Earlier I mentioned Alison Krauss - let's go back to her for a moment. I ripped the stereo DSD layer of her New Favorite SACD release and stored on my NAS, and did the same with her slightly more pop-oriented Forget About It. I also ripped the redbook layers of both albums, so I'm able to compare each version directly. To the best of my knowledge, each album uses the same master for the DSD and PCM versions. Any difference would chiefly be caused by the conversion from DSD to 16/44.1 PCM for the CD version, along with any small variations the B.M.C. and Yulong gear might have when handling these different formats. But for the most part we should be hearing what is essentially studio master quality, and comparing it to a really well done CD.
In this highly resolving system, the differences were clear to me. Not a night-and-day, jaw-dropping, immediate distinction - remember the CD layers do sound very pleasing on their own - but clear enough to where I think most people would notice after going back and forth for a while. The DSD versions are richer, with more detail, and a more "liquid" sound overall. This comes through clearly in Alison's vocals but also in the Dobro and guitar and other instruments, perhaps to a lesser degree. I do think it takes a top notch system to bring it out though, and I recognize the fact that excellent recording/mastering is far more important than format. I'd take a redbook release of this caliber any day over many hi-res albums in my library. Still, with all things being generally equal, I do think there are gains to be had from going beyond 16/44.1, and the DA8 II is good enough to let those improvements shine through.
As a reminder, Yulong uses a combination of tuning by ear and rigorous measurements. Listeners can take comfort in knowing the DA8 II performs exceptionally well in both regards - the scope likes it as much as my ears do. This remains an area where Yulong is far ahead of many Chinese contemporaries, and even many competitors based in the USA. Plenty of designers either can't or won't provide measurements of their gear, so it's always nice to see it done. Have a look for yourself:
Ultimately, as I said before, the mkII version of Yulong's DA8 is an evolution, not a revolution. The original being so well done and feature-laden makes substantial improvements a difficult task. Keep in mind, the device retains its same price of $1299, which I think is quite competitive considering what's on offer. Having rotated the DA8 II through various systems including entry-level, modestly nice, and full-blown high-end, I'm impressed with the results.
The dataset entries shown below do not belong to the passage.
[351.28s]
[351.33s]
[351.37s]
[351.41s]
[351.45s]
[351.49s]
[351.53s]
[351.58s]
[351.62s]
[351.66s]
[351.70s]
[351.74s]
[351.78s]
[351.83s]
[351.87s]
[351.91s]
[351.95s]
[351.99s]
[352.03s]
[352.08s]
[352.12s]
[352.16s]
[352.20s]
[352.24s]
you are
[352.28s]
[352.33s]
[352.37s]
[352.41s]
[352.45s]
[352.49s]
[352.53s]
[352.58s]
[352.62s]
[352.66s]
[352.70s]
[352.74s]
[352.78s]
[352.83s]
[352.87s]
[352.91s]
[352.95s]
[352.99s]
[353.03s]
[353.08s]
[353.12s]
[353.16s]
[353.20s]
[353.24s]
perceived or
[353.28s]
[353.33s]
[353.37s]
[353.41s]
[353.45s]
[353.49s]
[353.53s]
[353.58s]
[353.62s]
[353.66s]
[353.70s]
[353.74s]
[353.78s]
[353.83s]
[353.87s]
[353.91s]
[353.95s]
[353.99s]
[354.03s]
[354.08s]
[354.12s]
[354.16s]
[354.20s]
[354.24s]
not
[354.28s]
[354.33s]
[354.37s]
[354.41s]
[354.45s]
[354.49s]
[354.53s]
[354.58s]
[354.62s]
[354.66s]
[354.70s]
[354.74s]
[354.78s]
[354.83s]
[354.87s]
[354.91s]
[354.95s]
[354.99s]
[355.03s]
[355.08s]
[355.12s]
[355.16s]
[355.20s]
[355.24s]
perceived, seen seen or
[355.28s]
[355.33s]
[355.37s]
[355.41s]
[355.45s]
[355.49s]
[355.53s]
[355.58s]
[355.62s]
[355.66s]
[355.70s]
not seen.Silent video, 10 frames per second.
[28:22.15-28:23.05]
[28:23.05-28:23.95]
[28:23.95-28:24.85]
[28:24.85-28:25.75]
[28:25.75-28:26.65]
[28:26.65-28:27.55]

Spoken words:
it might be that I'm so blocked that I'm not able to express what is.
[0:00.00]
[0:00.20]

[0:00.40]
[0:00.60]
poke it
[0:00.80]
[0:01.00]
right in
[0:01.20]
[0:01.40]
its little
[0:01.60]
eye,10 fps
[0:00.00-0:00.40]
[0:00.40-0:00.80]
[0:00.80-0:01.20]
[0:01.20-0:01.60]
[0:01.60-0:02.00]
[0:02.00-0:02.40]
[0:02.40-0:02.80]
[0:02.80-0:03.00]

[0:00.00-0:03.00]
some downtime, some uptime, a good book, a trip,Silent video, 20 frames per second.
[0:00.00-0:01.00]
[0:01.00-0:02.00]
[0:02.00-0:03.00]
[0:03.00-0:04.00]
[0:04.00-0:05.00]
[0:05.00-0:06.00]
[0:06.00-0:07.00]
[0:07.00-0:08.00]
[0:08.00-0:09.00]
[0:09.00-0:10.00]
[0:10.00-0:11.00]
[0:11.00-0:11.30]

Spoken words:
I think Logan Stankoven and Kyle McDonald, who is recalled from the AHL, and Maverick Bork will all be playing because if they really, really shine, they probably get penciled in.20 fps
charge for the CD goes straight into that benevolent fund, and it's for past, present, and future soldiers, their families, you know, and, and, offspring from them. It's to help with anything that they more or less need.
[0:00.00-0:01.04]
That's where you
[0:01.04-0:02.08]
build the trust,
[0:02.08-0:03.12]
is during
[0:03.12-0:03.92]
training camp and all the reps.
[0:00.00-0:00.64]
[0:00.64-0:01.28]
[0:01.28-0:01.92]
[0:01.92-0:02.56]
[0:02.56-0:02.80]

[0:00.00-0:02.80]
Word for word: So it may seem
It meets the listener where they are and offers room for growth as they move up the ladder. Which is exactly what I like to see in a device like this.
I do think it's nice that Yulong is not resting on prior accomplishments. Digital gear is a rapidly growing market segment and a lot has happened in the past 2 years since the original DA8 launched. Designers can't afford to sit still even if their gear is already quite good. This improved version has everything it takes to stay very competitive, and I heartily recommend it.